GIVEN RECORDS START

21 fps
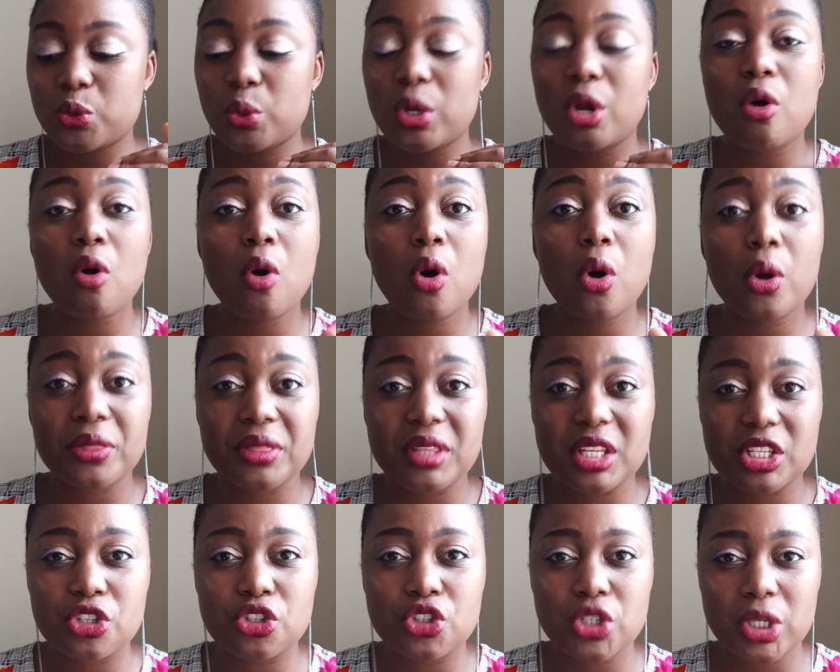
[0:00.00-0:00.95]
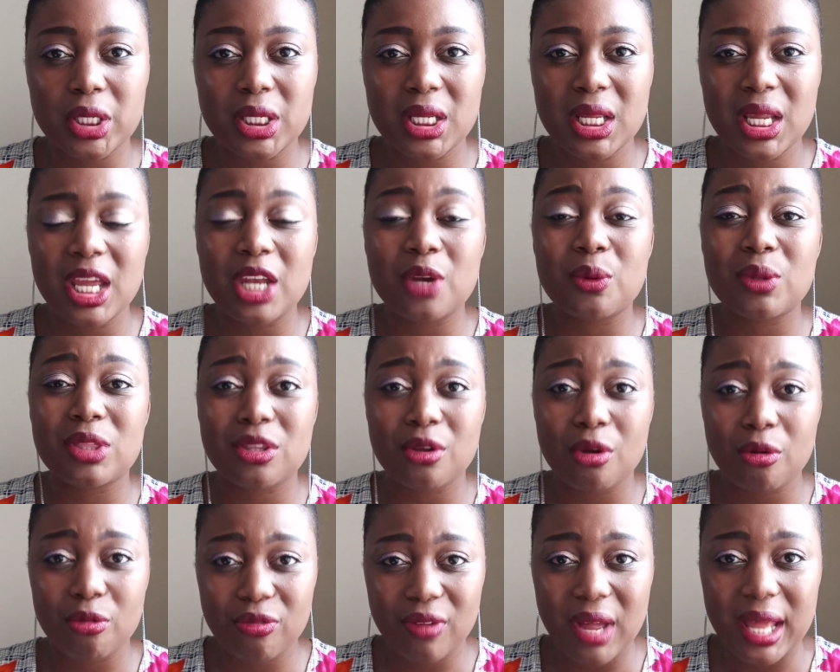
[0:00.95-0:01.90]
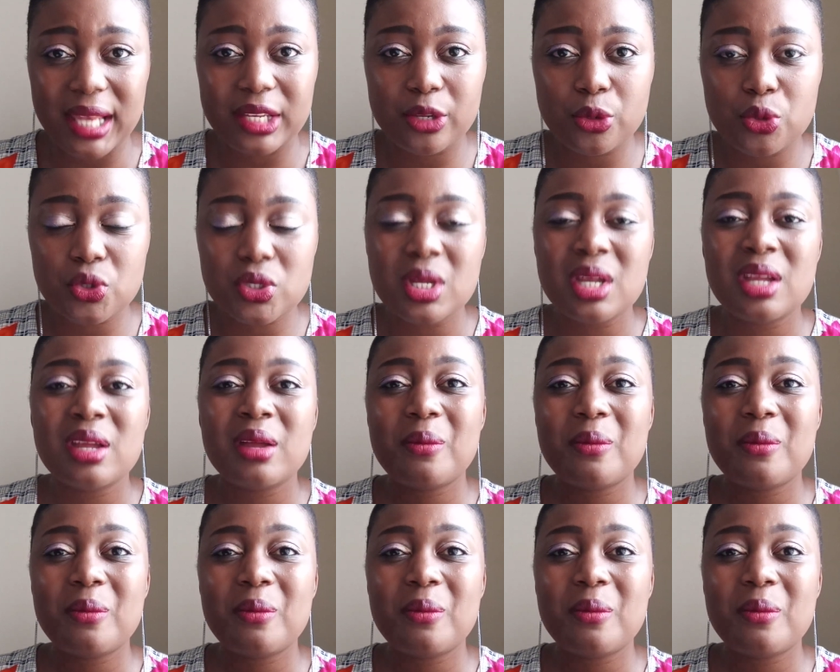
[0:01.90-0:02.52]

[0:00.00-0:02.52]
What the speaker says: go on this journey, and with your values.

GIVEN RECORDS END

### YOUR TASK
Where a record holds a picture, leave the picture out and restate the rest word for word.

### SOLUTION TO THIS PROBLEM
21 fps
[0:00.00-0:00.95]
[0:00.95-0:01.90]
[0:01.90-0:02.52]

[0:00.00-0:02.52]
What the speaker says: go on this journey, and with your values.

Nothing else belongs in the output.